── Data for the task

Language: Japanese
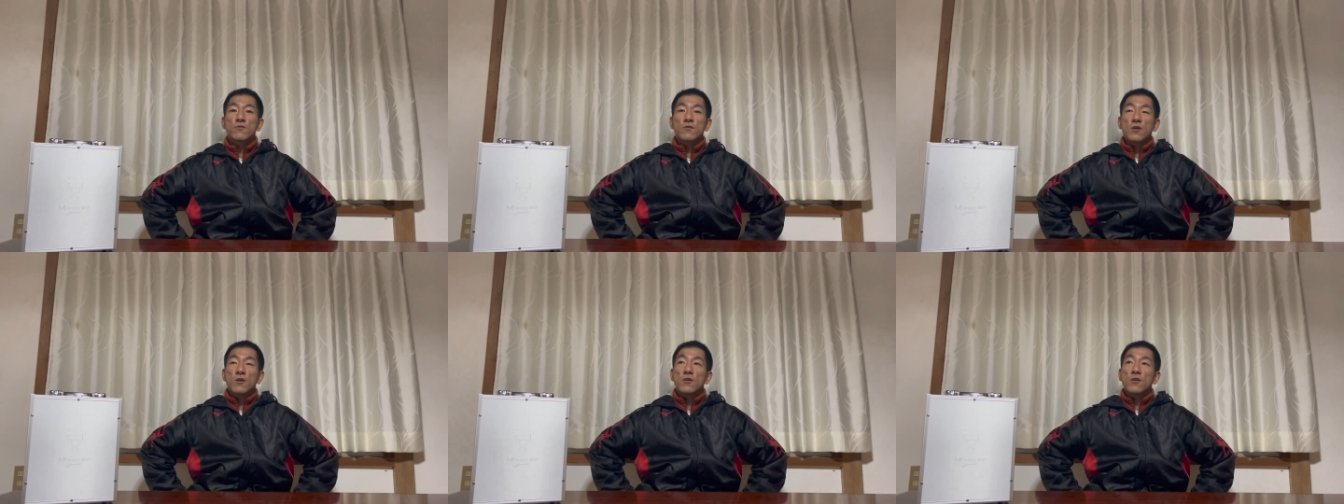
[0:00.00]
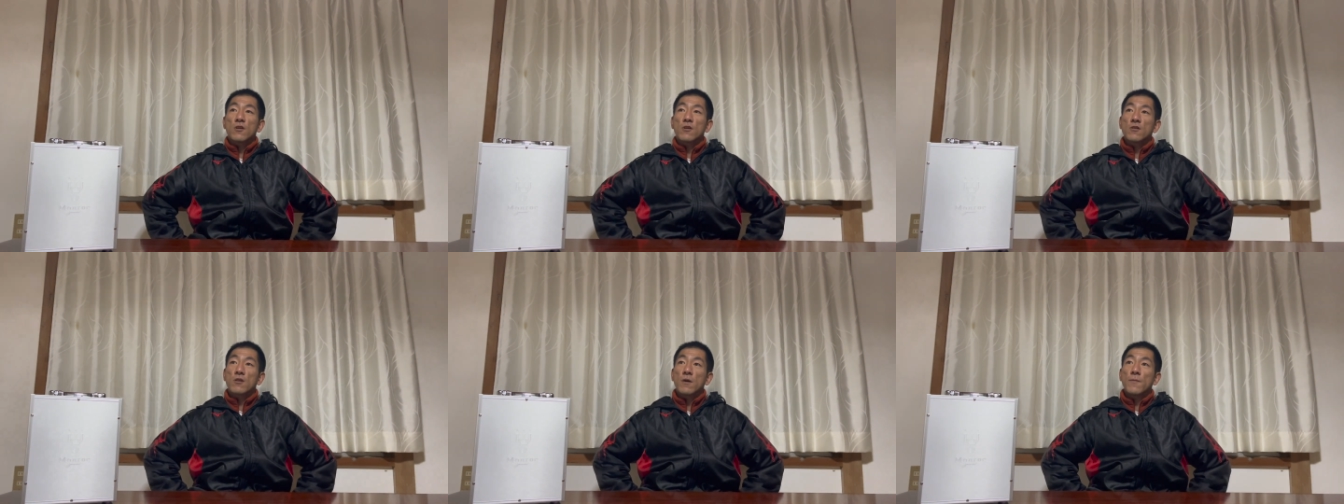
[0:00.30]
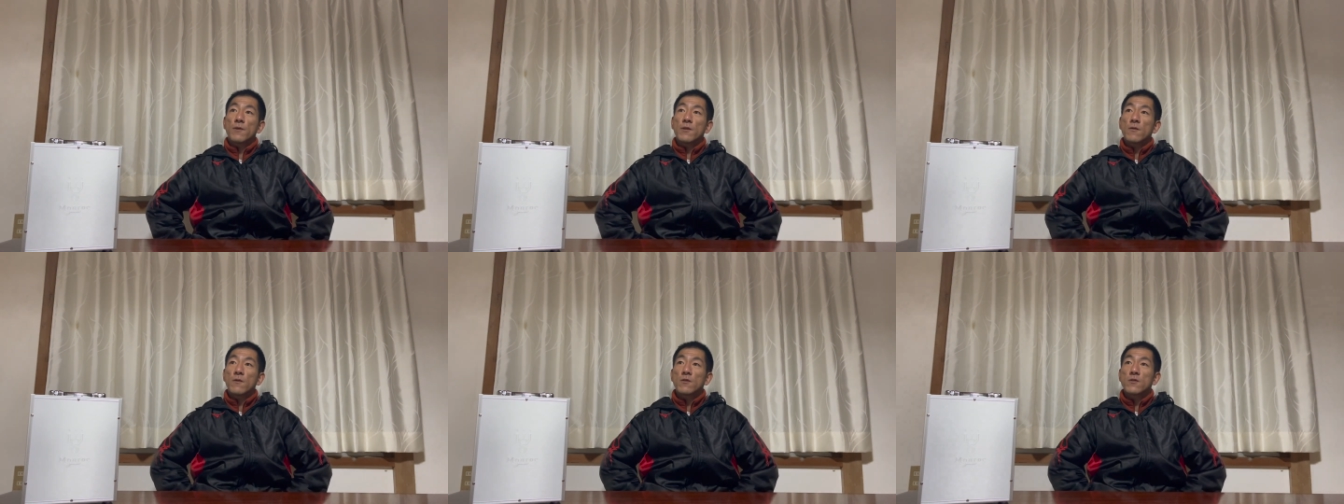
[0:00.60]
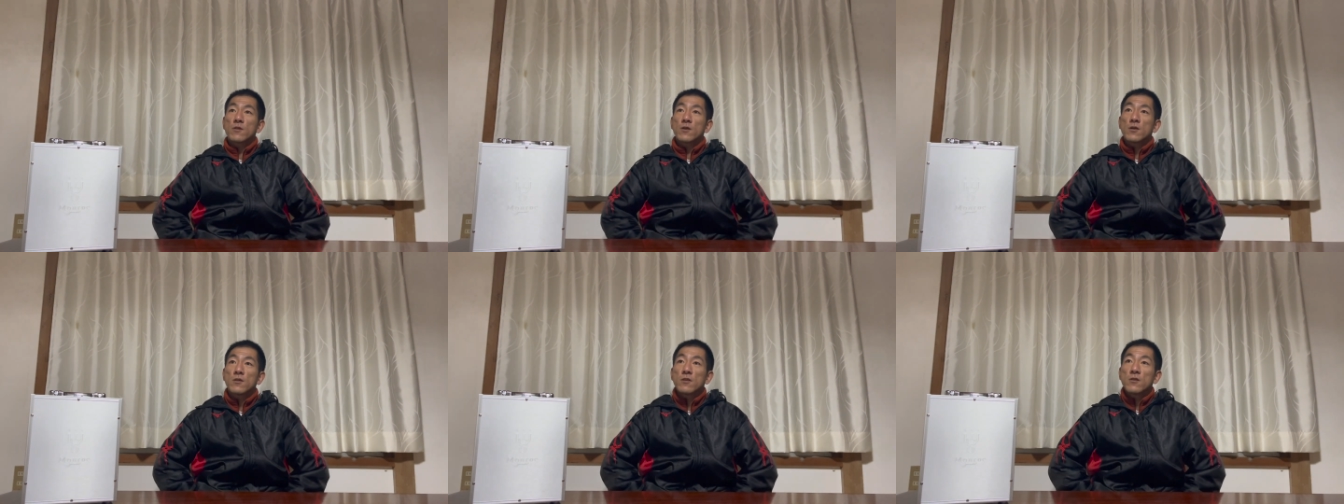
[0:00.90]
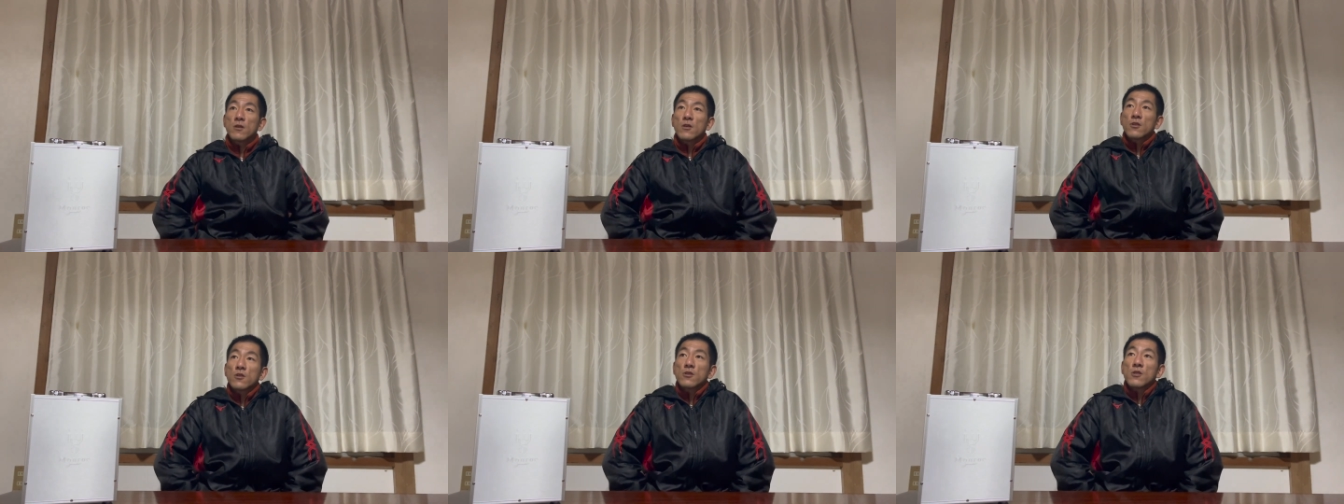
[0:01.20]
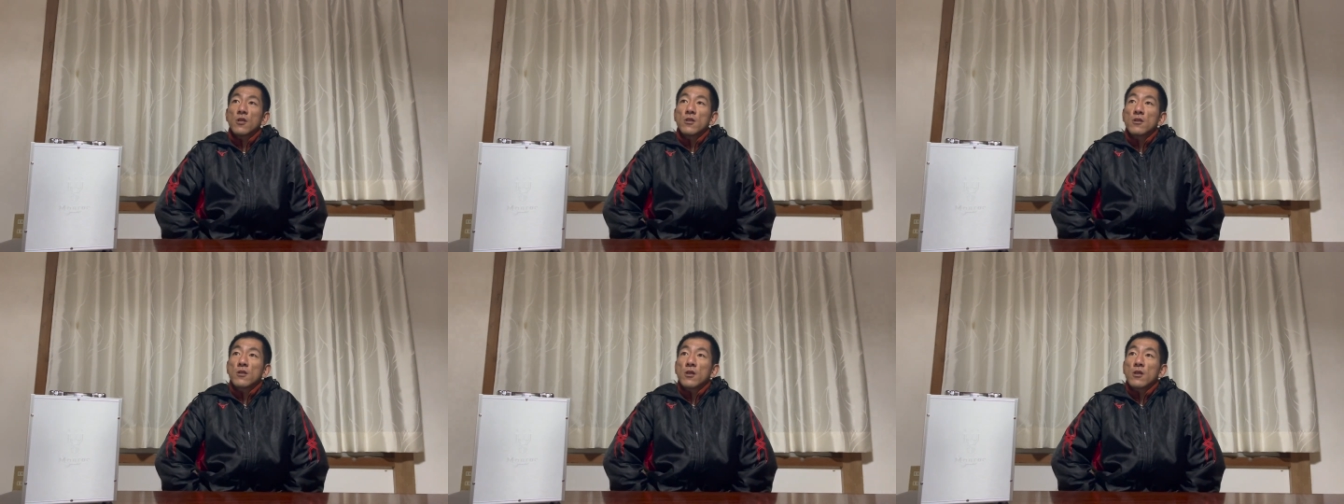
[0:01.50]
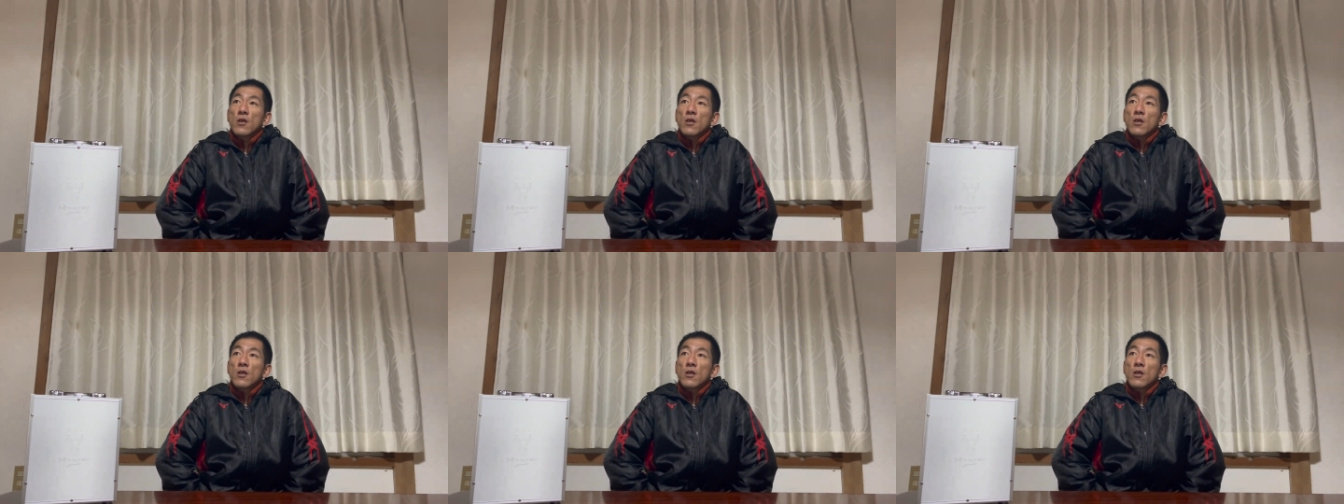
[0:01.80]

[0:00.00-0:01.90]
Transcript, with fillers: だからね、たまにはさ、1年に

────

(The problem)
Restate all entries exactly; pictures stay out.

(Output of the task)
Language: Japanese
[0:00.00]
[0:00.30]
[0:00.60]
[0:00.90]
[0:01.20]
[0:01.50]
[0:01.80]

[0:00.00-0:01.90]
Transcript, with fillers: だからね、たまにはさ、1年に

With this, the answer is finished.